We understand the disappointment and anger that members of the sports community will express about this decision. Some will characterize our dilemma as only a budget problem; others will blame the legislation and court decisions that require us to offer an equitable balance of opportunities for men and women. To me, the primary question was how could we do what was ethically right and also maintain a high quality and competitive athletic program without damaging our primary teaching, research and public service mission. Understandably the debates about the athletic program will be around single vested interests; my obligation to the University, however, is to uphold both the integrity of the University's internal decision-making processes and the primacy of our academic mission.

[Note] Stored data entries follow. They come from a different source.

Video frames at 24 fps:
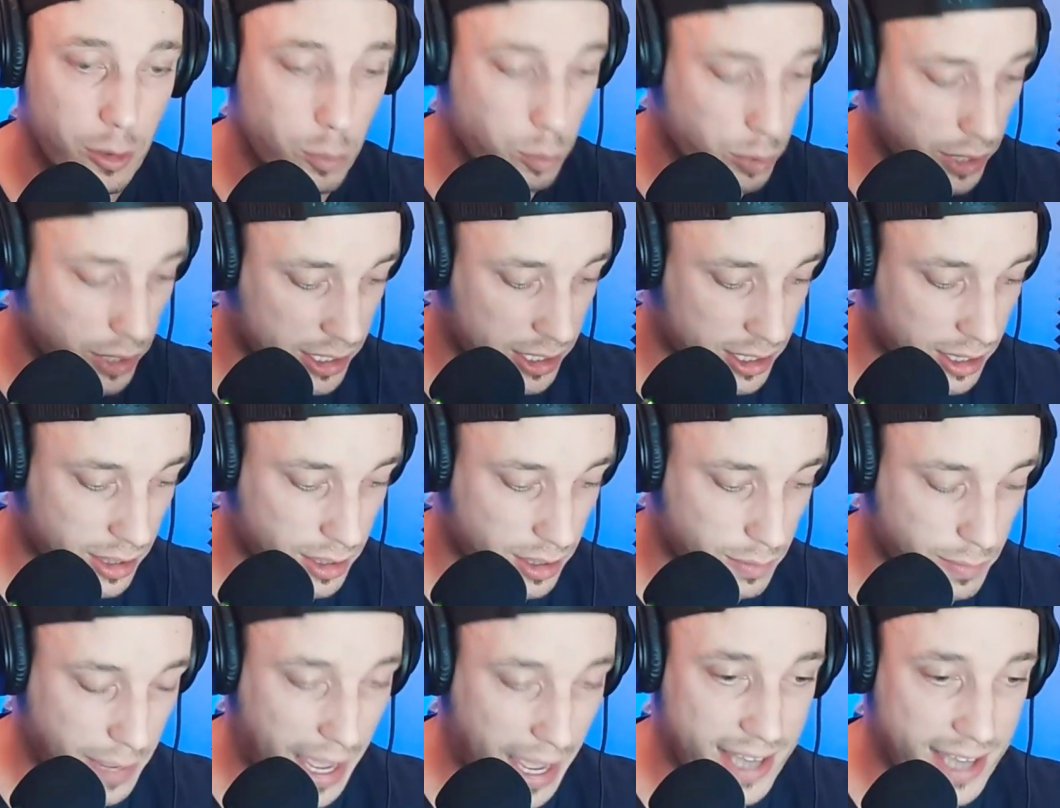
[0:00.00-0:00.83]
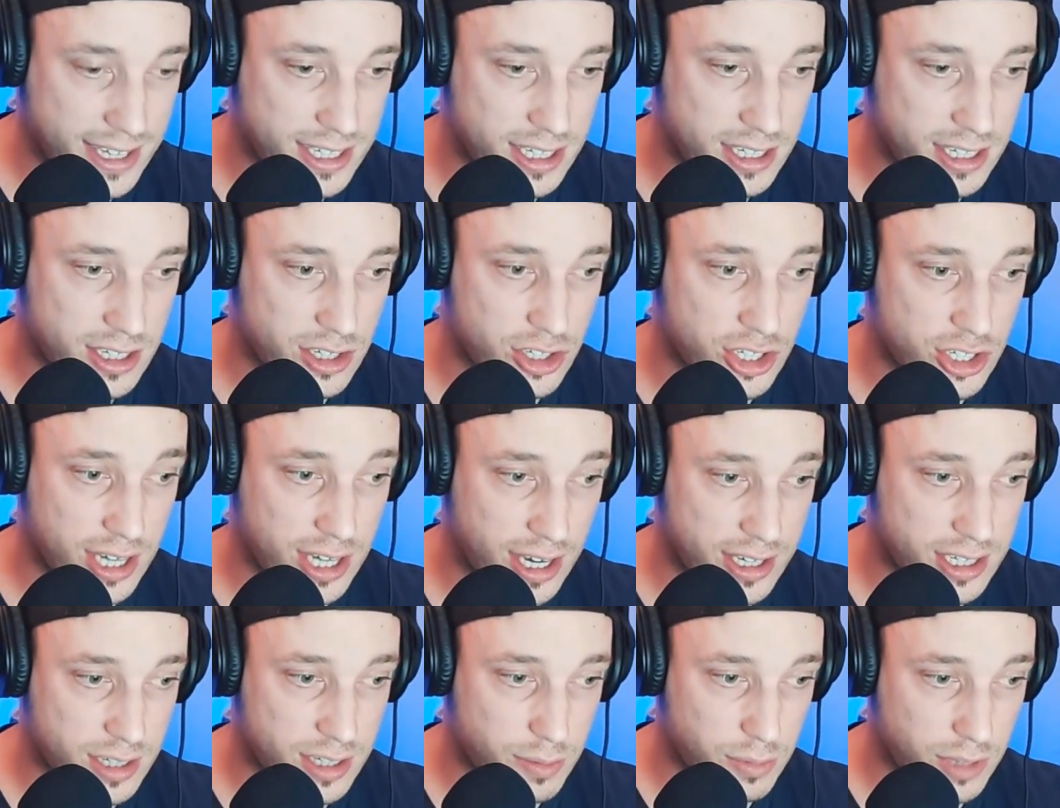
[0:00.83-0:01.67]
bring to the masses and
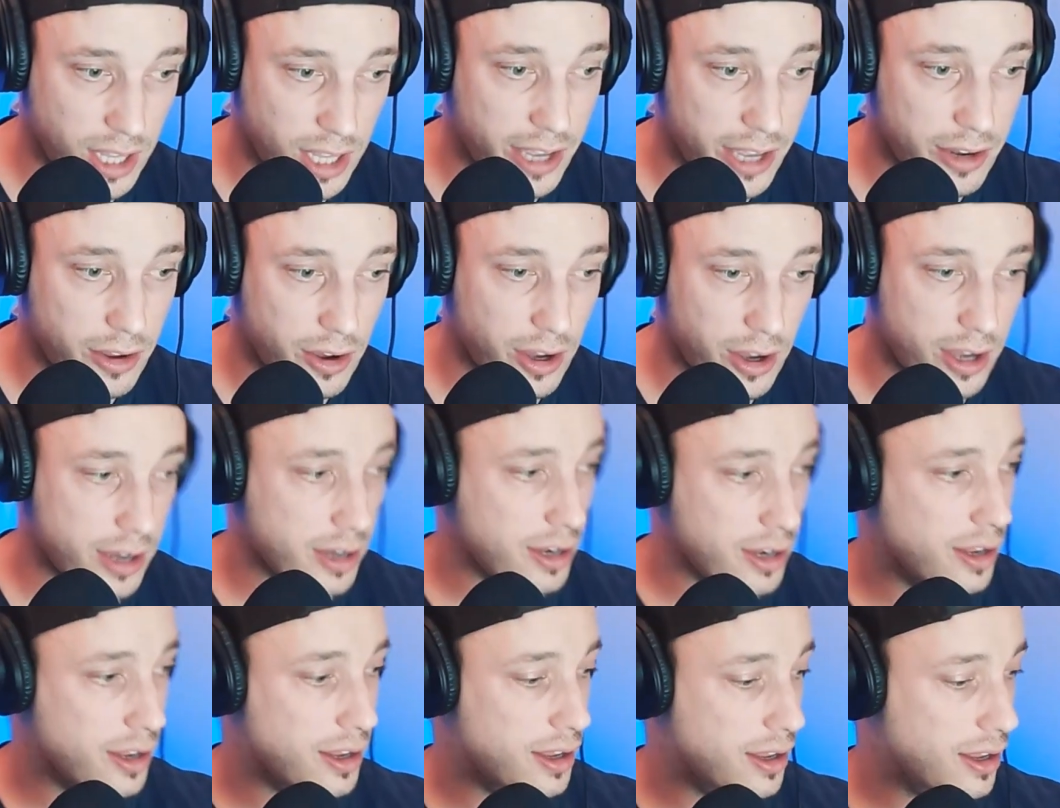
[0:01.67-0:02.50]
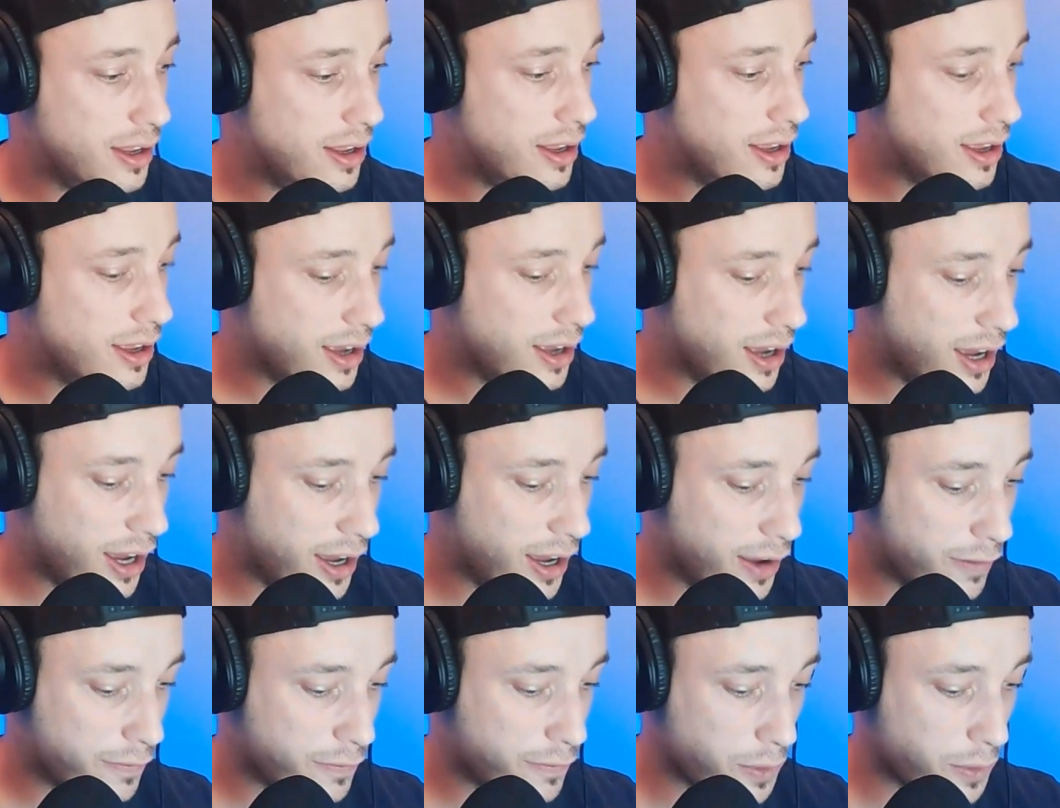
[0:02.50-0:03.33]
shed some light on
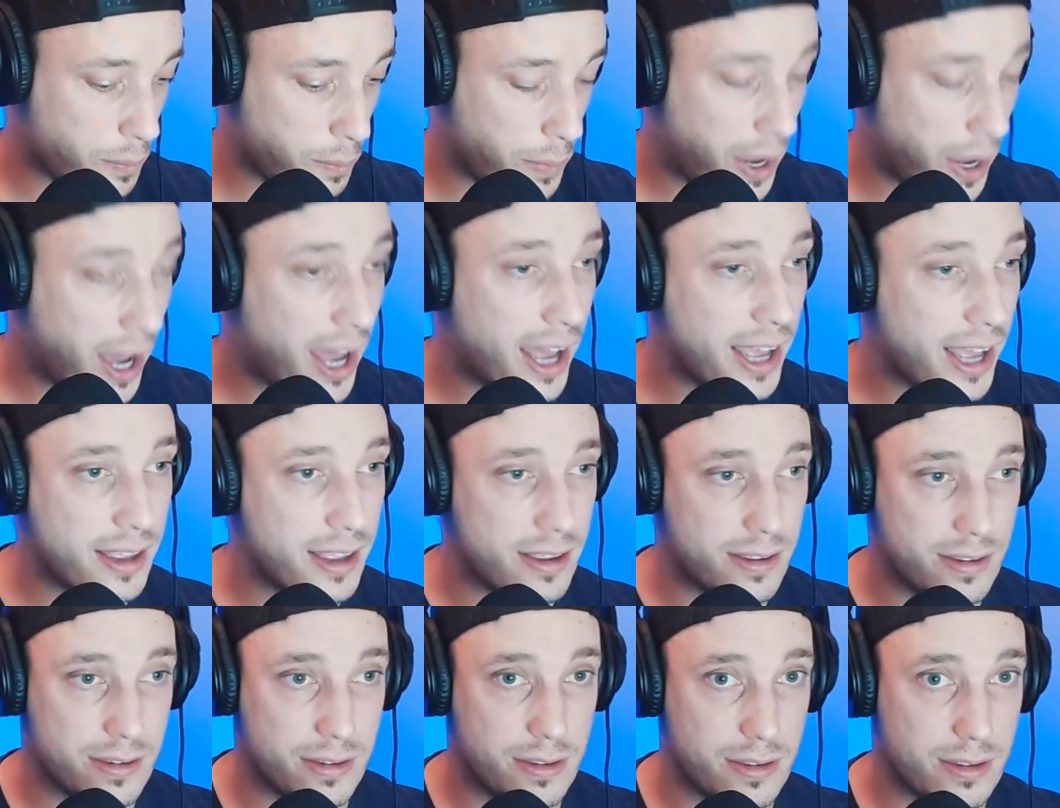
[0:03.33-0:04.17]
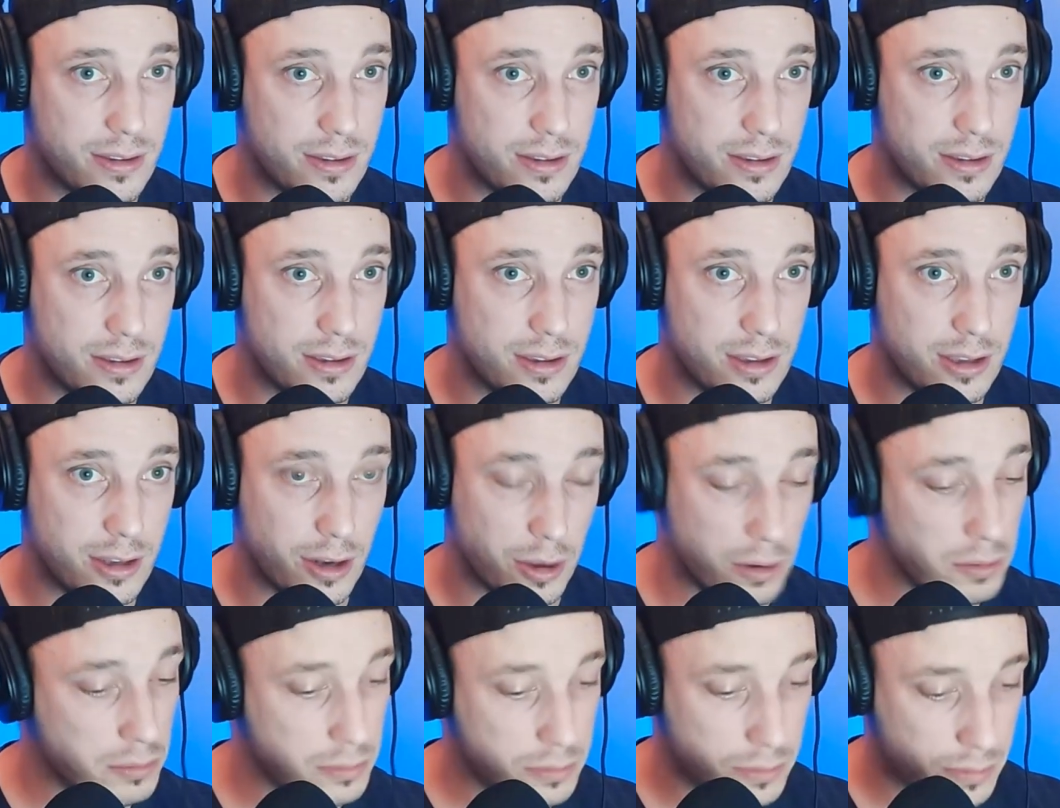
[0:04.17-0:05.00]
from my, you
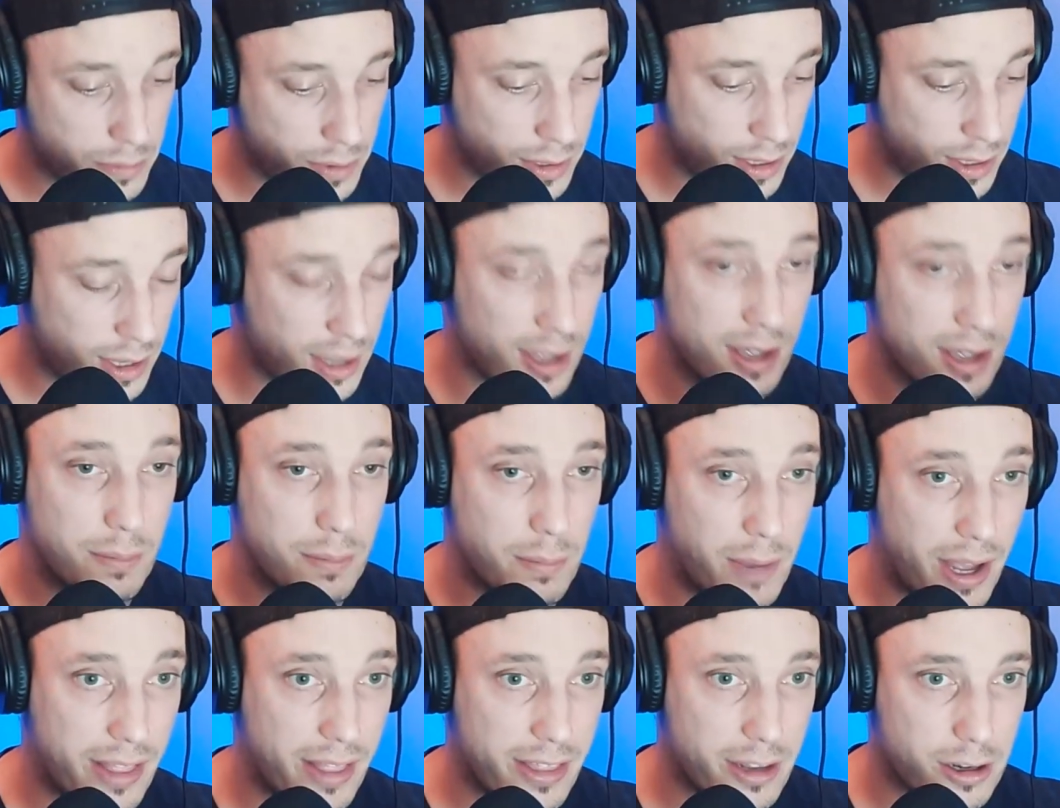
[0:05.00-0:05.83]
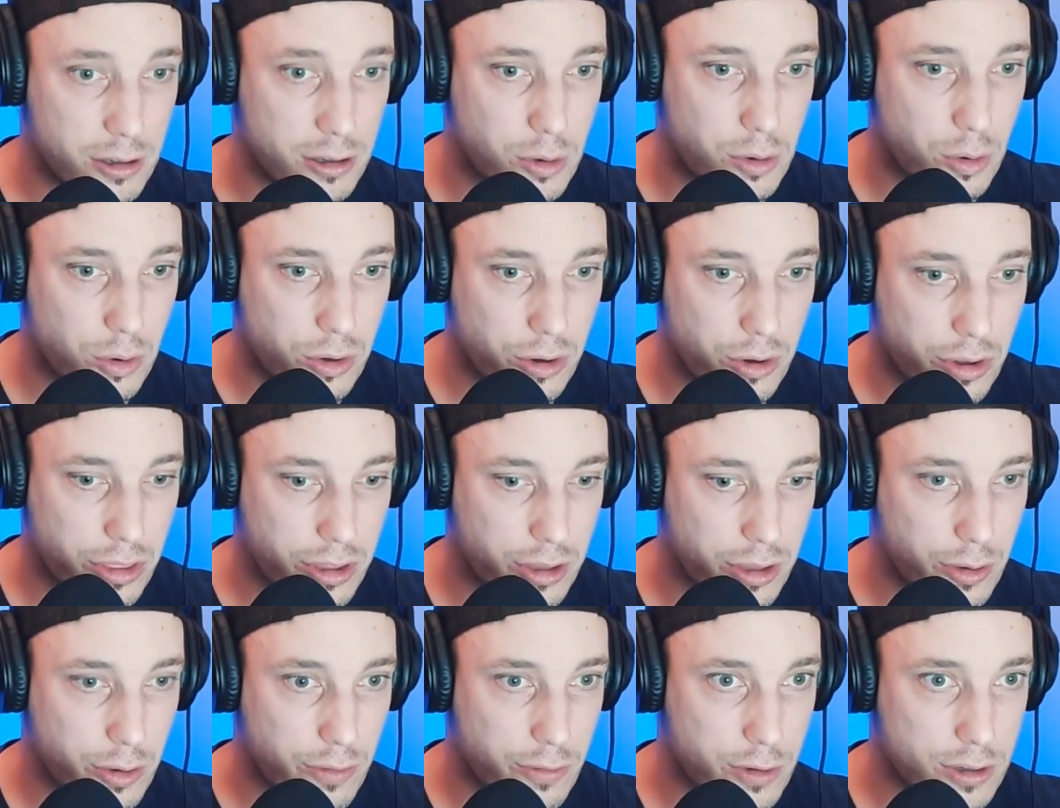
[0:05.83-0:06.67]
know, my little corner of the
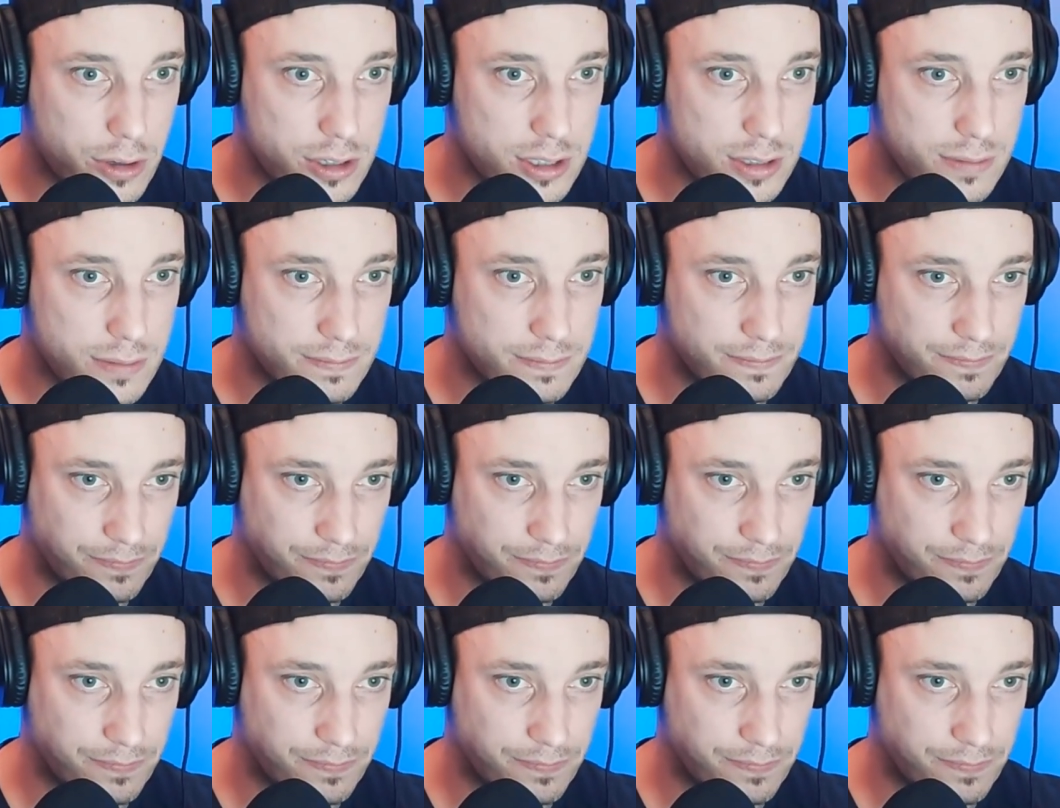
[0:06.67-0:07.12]
universe.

As I look back over the last five years at Cal State Northridge, this is not the first time we have had to be certain about our values and priorities. We are first and foremost an academic institution in which the opportunity for athletic competition serves a very small proportion of our student body. We appreciate the contribution these athletes make to the overall campus environment and, for this reason, hope to preserve a strong and competitive conference program. We will do that in a manner that fulfills the letter and the spirit of Title IX and the CSU-NOW agreement.

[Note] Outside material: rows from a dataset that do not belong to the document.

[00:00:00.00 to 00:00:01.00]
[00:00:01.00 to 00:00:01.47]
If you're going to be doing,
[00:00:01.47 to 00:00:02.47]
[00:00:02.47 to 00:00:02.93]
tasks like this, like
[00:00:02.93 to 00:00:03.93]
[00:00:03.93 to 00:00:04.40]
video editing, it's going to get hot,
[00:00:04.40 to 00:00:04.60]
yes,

I believe we have made the right choices, as difficult as they have been, and we will do everything we can to mitigate the negative effects of these decisions on our athletes and coaching staff. I would ask all members of the campus community to support them, to support our continuing efforts to maintain Division I sports and to understand that the emotion that will be displayed in the media is one measure of the degree to which sports influence our general culture.